WORK ORDER
Please retype the listing below exactly as it stands, skipping any pictures.

MATERIAL TO PROCESS
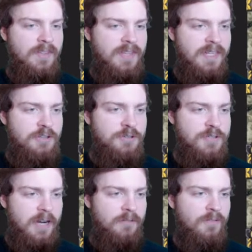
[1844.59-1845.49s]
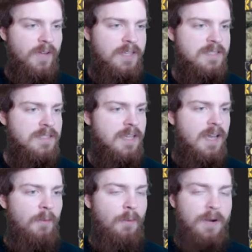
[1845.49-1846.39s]
Then you sacrifice
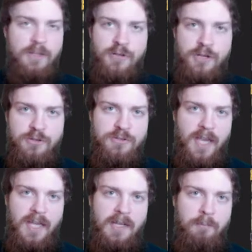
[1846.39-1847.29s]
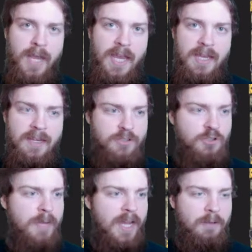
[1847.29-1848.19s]
one of the treasures and pay
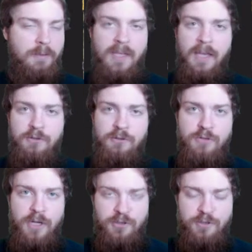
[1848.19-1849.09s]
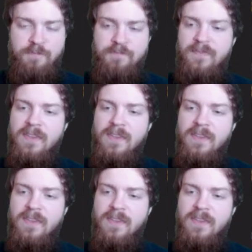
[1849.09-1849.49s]
2 mana with the other 2 treasures.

THE COMPLETED TASK
[1844.59-1845.49s]
[1845.49-1846.39s]
Then you sacrifice
[1846.39-1847.29s]
[1847.29-1848.19s]
one of the treasures and pay
[1848.19-1849.09s]
[1849.09-1849.49s]
2 mana with the other 2 treasures.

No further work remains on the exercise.